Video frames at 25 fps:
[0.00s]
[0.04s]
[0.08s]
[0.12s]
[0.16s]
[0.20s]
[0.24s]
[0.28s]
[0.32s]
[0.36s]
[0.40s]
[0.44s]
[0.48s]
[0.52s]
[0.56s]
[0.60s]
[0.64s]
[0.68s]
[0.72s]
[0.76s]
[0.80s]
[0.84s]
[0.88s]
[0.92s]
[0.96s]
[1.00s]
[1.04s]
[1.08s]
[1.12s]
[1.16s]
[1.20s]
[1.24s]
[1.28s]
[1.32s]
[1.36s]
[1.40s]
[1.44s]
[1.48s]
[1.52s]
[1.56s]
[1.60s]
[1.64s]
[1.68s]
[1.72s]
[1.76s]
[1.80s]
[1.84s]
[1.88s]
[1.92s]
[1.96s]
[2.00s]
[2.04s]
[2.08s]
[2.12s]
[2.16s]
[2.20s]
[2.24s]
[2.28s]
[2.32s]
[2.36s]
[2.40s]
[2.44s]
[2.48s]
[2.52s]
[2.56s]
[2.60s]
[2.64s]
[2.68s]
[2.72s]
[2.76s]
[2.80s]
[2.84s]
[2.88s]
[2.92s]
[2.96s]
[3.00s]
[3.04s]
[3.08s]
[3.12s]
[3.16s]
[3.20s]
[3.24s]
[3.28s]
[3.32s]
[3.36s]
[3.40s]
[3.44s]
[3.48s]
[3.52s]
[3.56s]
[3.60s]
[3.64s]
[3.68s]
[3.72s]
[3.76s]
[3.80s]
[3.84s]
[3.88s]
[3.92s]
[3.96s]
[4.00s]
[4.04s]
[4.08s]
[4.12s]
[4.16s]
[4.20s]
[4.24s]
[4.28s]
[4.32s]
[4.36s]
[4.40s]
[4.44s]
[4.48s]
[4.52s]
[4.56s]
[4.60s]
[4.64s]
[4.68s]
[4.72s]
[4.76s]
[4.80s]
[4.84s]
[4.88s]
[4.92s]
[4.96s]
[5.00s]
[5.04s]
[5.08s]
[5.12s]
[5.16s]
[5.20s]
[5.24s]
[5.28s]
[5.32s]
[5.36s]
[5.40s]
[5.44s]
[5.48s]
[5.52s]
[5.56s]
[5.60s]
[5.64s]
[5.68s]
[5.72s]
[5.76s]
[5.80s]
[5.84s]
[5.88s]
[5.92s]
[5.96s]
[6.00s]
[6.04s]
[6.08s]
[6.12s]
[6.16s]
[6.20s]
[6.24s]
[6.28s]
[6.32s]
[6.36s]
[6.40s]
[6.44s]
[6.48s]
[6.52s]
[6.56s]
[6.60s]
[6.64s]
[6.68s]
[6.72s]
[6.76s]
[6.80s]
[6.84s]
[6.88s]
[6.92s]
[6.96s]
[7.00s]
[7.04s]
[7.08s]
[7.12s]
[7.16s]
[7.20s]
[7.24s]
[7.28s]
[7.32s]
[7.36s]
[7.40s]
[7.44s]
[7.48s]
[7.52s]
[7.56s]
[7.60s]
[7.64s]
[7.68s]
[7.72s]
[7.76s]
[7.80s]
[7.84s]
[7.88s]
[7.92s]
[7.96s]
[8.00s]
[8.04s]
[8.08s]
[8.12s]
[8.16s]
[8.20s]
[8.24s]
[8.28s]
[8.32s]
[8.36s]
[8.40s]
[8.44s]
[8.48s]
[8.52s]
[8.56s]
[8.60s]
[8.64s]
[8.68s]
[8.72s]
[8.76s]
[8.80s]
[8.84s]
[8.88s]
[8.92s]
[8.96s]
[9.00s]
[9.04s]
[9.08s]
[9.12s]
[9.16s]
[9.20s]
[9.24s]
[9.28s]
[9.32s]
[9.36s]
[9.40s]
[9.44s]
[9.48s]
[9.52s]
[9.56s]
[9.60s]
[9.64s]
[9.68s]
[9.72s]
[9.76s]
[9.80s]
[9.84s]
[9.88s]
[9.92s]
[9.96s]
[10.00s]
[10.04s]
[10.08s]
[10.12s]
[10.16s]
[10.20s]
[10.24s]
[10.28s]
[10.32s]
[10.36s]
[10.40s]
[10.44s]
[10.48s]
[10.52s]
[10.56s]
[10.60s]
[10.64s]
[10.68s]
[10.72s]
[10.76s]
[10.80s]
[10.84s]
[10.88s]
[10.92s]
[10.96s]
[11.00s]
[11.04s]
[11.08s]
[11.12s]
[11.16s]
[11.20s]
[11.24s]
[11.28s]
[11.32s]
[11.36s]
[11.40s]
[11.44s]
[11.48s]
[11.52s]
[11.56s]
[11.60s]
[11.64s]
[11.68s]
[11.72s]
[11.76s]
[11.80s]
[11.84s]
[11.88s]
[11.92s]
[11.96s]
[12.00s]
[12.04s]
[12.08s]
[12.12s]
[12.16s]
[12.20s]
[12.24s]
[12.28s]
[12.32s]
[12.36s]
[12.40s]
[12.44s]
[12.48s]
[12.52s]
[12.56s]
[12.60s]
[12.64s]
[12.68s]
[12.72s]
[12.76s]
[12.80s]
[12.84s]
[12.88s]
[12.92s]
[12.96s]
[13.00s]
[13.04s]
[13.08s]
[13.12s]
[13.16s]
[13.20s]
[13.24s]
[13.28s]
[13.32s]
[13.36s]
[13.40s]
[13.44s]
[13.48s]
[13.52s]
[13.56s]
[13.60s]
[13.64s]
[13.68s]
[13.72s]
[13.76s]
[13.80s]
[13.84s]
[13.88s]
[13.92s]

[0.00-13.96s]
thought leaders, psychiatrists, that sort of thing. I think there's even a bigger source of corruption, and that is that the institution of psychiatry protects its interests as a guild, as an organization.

· · · · ·

EXERCISE DETAILS: Type out each entry above again, exactly.

SOLUTION BELOW:
Video frames at 25 fps:
[0.00s]
[0.04s]
[0.08s]
[0.12s]
[0.16s]
[0.20s]
[0.24s]
[0.28s]
[0.32s]
[0.36s]
[0.40s]
[0.44s]
[0.48s]
[0.52s]
[0.56s]
[0.60s]
[0.64s]
[0.68s]
[0.72s]
[0.76s]
[0.80s]
[0.84s]
[0.88s]
[0.92s]
[0.96s]
[1.00s]
[1.04s]
[1.08s]
[1.12s]
[1.16s]
[1.20s]
[1.24s]
[1.28s]
[1.32s]
[1.36s]
[1.40s]
[1.44s]
[1.48s]
[1.52s]
[1.56s]
[1.60s]
[1.64s]
[1.68s]
[1.72s]
[1.76s]
[1.80s]
[1.84s]
[1.88s]
[1.92s]
[1.96s]
[2.00s]
[2.04s]
[2.08s]
[2.12s]
[2.16s]
[2.20s]
[2.24s]
[2.28s]
[2.32s]
[2.36s]
[2.40s]
[2.44s]
[2.48s]
[2.52s]
[2.56s]
[2.60s]
[2.64s]
[2.68s]
[2.72s]
[2.76s]
[2.80s]
[2.84s]
[2.88s]
[2.92s]
[2.96s]
[3.00s]
[3.04s]
[3.08s]
[3.12s]
[3.16s]
[3.20s]
[3.24s]
[3.28s]
[3.32s]
[3.36s]
[3.40s]
[3.44s]
[3.48s]
[3.52s]
[3.56s]
[3.60s]
[3.64s]
[3.68s]
[3.72s]
[3.76s]
[3.80s]
[3.84s]
[3.88s]
[3.92s]
[3.96s]
[4.00s]
[4.04s]
[4.08s]
[4.12s]
[4.16s]
[4.20s]
[4.24s]
[4.28s]
[4.32s]
[4.36s]
[4.40s]
[4.44s]
[4.48s]
[4.52s]
[4.56s]
[4.60s]
[4.64s]
[4.68s]
[4.72s]
[4.76s]
[4.80s]
[4.84s]
[4.88s]
[4.92s]
[4.96s]
[5.00s]
[5.04s]
[5.08s]
[5.12s]
[5.16s]
[5.20s]
[5.24s]
[5.28s]
[5.32s]
[5.36s]
[5.40s]
[5.44s]
[5.48s]
[5.52s]
[5.56s]
[5.60s]
[5.64s]
[5.68s]
[5.72s]
[5.76s]
[5.80s]
[5.84s]
[5.88s]
[5.92s]
[5.96s]
[6.00s]
[6.04s]
[6.08s]
[6.12s]
[6.16s]
[6.20s]
[6.24s]
[6.28s]
[6.32s]
[6.36s]
[6.40s]
[6.44s]
[6.48s]
[6.52s]
[6.56s]
[6.60s]
[6.64s]
[6.68s]
[6.72s]
[6.76s]
[6.80s]
[6.84s]
[6.88s]
[6.92s]
[6.96s]
[7.00s]
[7.04s]
[7.08s]
[7.12s]
[7.16s]
[7.20s]
[7.24s]
[7.28s]
[7.32s]
[7.36s]
[7.40s]
[7.44s]
[7.48s]
[7.52s]
[7.56s]
[7.60s]
[7.64s]
[7.68s]
[7.72s]
[7.76s]
[7.80s]
[7.84s]
[7.88s]
[7.92s]
[7.96s]
[8.00s]
[8.04s]
[8.08s]
[8.12s]
[8.16s]
[8.20s]
[8.24s]
[8.28s]
[8.32s]
[8.36s]
[8.40s]
[8.44s]
[8.48s]
[8.52s]
[8.56s]
[8.60s]
[8.64s]
[8.68s]
[8.72s]
[8.76s]
[8.80s]
[8.84s]
[8.88s]
[8.92s]
[8.96s]
[9.00s]
[9.04s]
[9.08s]
[9.12s]
[9.16s]
[9.20s]
[9.24s]
[9.28s]
[9.32s]
[9.36s]
[9.40s]
[9.44s]
[9.48s]
[9.52s]
[9.56s]
[9.60s]
[9.64s]
[9.68s]
[9.72s]
[9.76s]
[9.80s]
[9.84s]
[9.88s]
[9.92s]
[9.96s]
[10.00s]
[10.04s]
[10.08s]
[10.12s]
[10.16s]
[10.20s]
[10.24s]
[10.28s]
[10.32s]
[10.36s]
[10.40s]
[10.44s]
[10.48s]
[10.52s]
[10.56s]
[10.60s]
[10.64s]
[10.68s]
[10.72s]
[10.76s]
[10.80s]
[10.84s]
[10.88s]
[10.92s]
[10.96s]
[11.00s]
[11.04s]
[11.08s]
[11.12s]
[11.16s]
[11.20s]
[11.24s]
[11.28s]
[11.32s]
[11.36s]
[11.40s]
[11.44s]
[11.48s]
[11.52s]
[11.56s]
[11.60s]
[11.64s]
[11.68s]
[11.72s]
[11.76s]
[11.80s]
[11.84s]
[11.88s]
[11.92s]
[11.96s]
[12.00s]
[12.04s]
[12.08s]
[12.12s]
[12.16s]
[12.20s]
[12.24s]
[12.28s]
[12.32s]
[12.36s]
[12.40s]
[12.44s]
[12.48s]
[12.52s]
[12.56s]
[12.60s]
[12.64s]
[12.68s]
[12.72s]
[12.76s]
[12.80s]
[12.84s]
[12.88s]
[12.92s]
[12.96s]
[13.00s]
[13.04s]
[13.08s]
[13.12s]
[13.16s]
[13.20s]
[13.24s]
[13.28s]
[13.32s]
[13.36s]
[13.40s]
[13.44s]
[13.48s]
[13.52s]
[13.56s]
[13.60s]
[13.64s]
[13.68s]
[13.72s]
[13.76s]
[13.80s]
[13.84s]
[13.88s]
[13.92s]

[0.00-13.96s]
thought leaders, psychiatrists, that sort of thing. I think there's even a bigger source of corruption, and that is that the institution of psychiatry protects its interests as a guild, as an organization.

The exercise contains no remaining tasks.